Trilantic demands another 100 million from Sidenor for leaving Talgo along with Abello and Oriol
British origin TrilanticTalgo’s largest shareholder has already received an offer Sidenor buy up to 29.9% its participation in the production of trains. Suggested amount will be about 150 million euros, which is equivalent to approximately 4.05 euros per title. But the proposal is not convincing investment firm led by Spaniard Javier Banyon, which continues to cite five euros offered by the Hungarian consortium Ganz-MaVag to relinquish control of the Madrid-based company.
According to sources close to the company, the investment fund has already received an offer from the Basque steel group chaired by José Antonio Hainaga, but decided to reject it immediately after he learned the price offered for each title, the move was similar to the almost instantaneous rejection he sent to Skoda after his merger proposal. There are two reasons that justify this: the low amount indicated, which encourages the Bilbao businessman to increase his bid; And duty to respect the right of towing which he established with his partners to formalize his IPO.
The Hungarian offer valued the manufacturer at 619.2 million euros; while the Basque company’s offer will reduce this value to 501.6 million.According to the Basque newspaper Mail. If José Antonio Hainaga, the businessman behind Sidor, increases the bid to 5 euros, his offer will rise to 185.5 million for the same percentage of capital. But if we add to this the part corresponding to the other partners, the Abello and Oriol families, the figure will grow to 248.5 million. for 40.2% of the capital jointly controlled by these partners over the past decade.
17% bonus
In any case, Sidenor’s offer represents greater value than the market gives to the rail industry, which opened at €3.38 per share on Monday and closed at €3.47 after accumulating a 3.27% gain. due to rumors of a purchase. . The 4.05 euros that Basque businessman José Antonio Hainaga placed on the table represent 16.7% premium the value at which Talgo was trading when the company announced its offer to CNMV was €3.47 at the end of 15 October. The prize will be 19.8% considering last Friday’s closing price, before it became known that Trilantic already had an offer in hand.
The British fund, which owns approximately 30% of Talgo’s capital, is its largest shareholder and has a leading vote in Pegaso Transportthe mechanism by which it formulates its participation with its partners. This tool company controls 40.2% of the manufacturer’s capital. the rate is higher than 30% established by the Takeover Law as a restriction on changing the majority shareholder without a public acquisition offer on the market, exactly what the Hungarian company Magyar Vagon did, which was ultimately vetoed by the government.
Everybody wants to sell
Trilantic, Abello and Oriol were sealed many years ago. shareholders agreement conduct an IPO of the company that included a rollover clause so that they could all exit at the same time and sell their shares for the same amount. The Abello family, which owns almost 3% through its family office Torreal demonstrated his willingness to sell; as do members of the Oriol family, who control 7% of the shares through several minority stakes owned by each of the heirs of the company’s co-founder.

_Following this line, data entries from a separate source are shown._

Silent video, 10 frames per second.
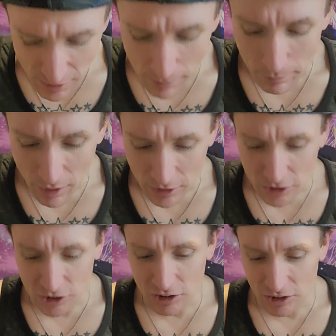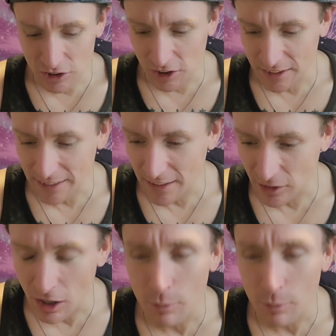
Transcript: markers should have said it all.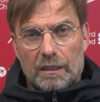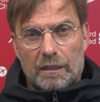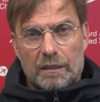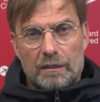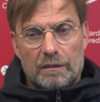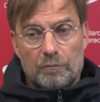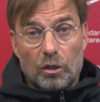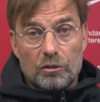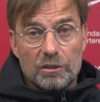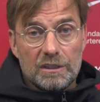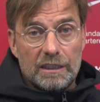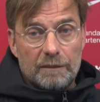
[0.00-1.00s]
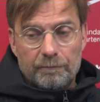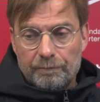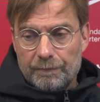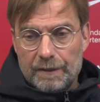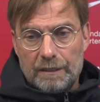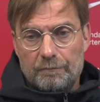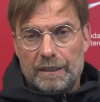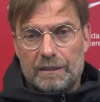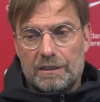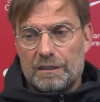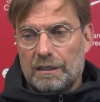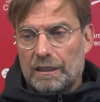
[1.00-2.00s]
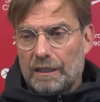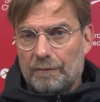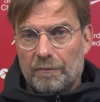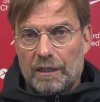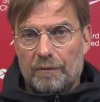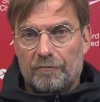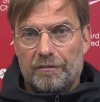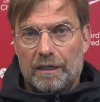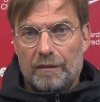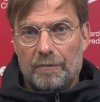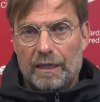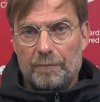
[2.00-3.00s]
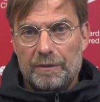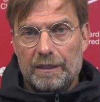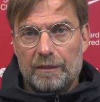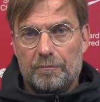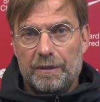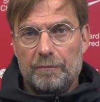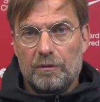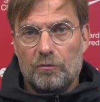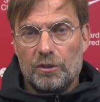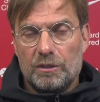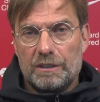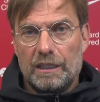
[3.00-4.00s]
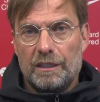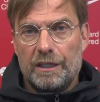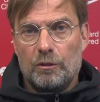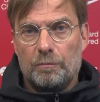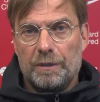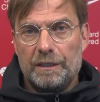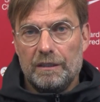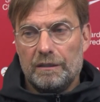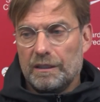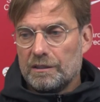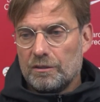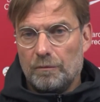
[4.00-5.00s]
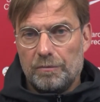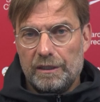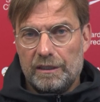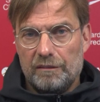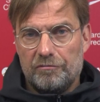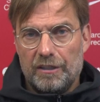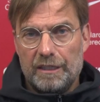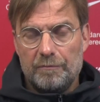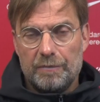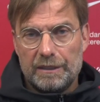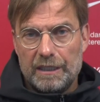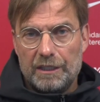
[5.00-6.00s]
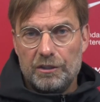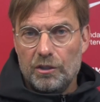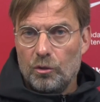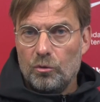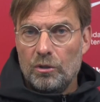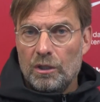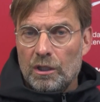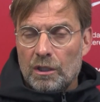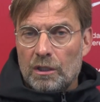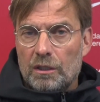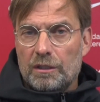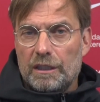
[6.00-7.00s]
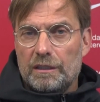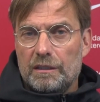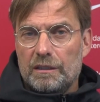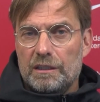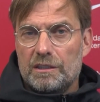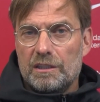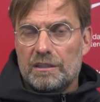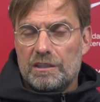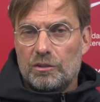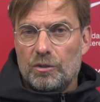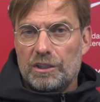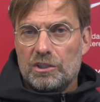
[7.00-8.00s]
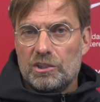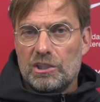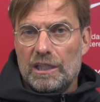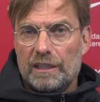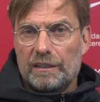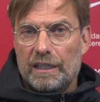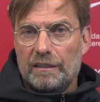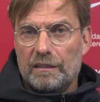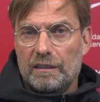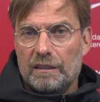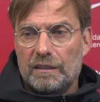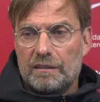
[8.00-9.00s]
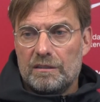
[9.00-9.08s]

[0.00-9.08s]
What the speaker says: in democracy. Means I'm happy that people want to tell their opinion. That's completely fine. But I know that in situations like that,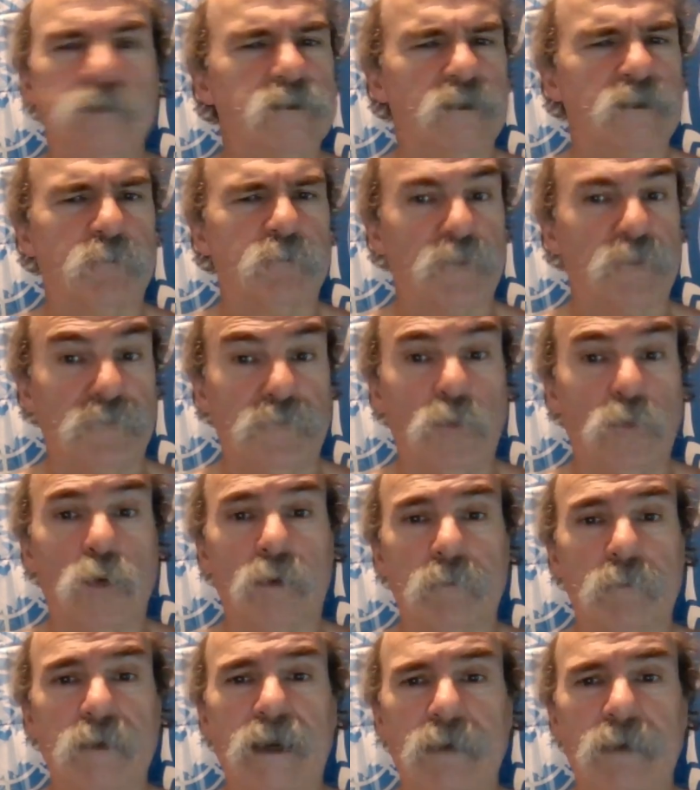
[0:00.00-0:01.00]
to
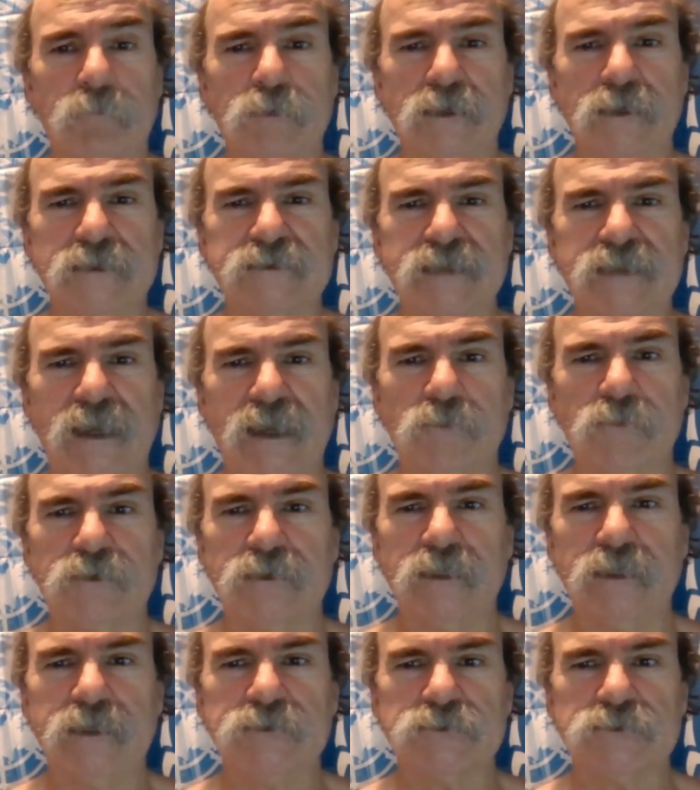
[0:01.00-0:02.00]
perform complex
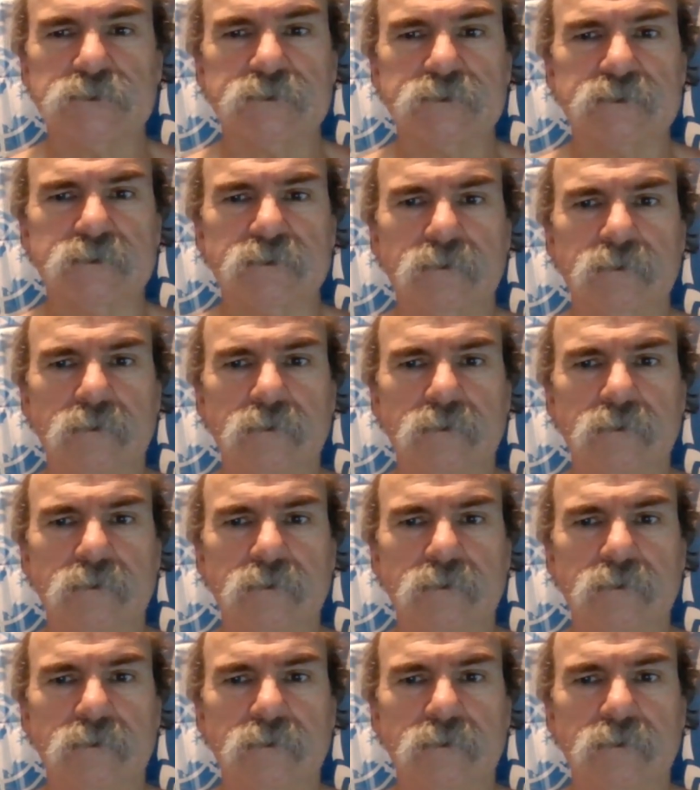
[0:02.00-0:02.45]
calculations.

The British Banyon Foundation also carries out tried for years to destroy his position given that his time at the head of the company is over, but he has not found a seller to make his high bid for many years, now poisoned by the conditions they imposed on themselves. The rest of the shareholders’ agreement is considered fulfilled.Since the conditions set then included exceeding two years from the date the company was admitted to trading, the deadline expired at the end of 2019.
Despite Trilantic’s attempts to get other players on board, such as the Polish government and its state-owned company Pesa, who has not yet submitted any proposalsThe only official offer that is on the table of Talgo management is that of José Antonio Hainaga and his company Sidenor, confirmed to the market on October 16th.
His plan is also preferred option of Moncloa and the Basque government manage the investment fund and ensure the continuation of the company’s activities. Both applied as financial partners to facilitate the 40.2% they opened the door to SEPI and a fund to support Basque industry Finkatuz contribute funds in exchange for becoming minority partners.
Life Fundshareholder of Kutxabank, also expressed interest in acquiring a minority stake. In any case, the entire operation awaits the approval of the CNMV, which understands that this agreed takeover. Alantra carried out a financial and risk analysis of Talgo at Sidenor’s request.
Castile and Leon offered Talgo land in Miranda
The Junta of Castile and León offered a Spanish manufacturer the opportunity to settle on a large plot of land located in the industrial zone of Irsio, district Miranda de Ebroa town on the border with the province of Alava, which is very close to the current plant in Rivabellos, where, according to Burgos newspaper.
Thus, the Manueco government tried to take over the railway industry, given its need more space for production and the requirement to increase productivity to fulfill the order book, which will be associated with the arrival of personnel. Talgo confirms the negotiations, but clarifies that there are no “open negotiations” at this time.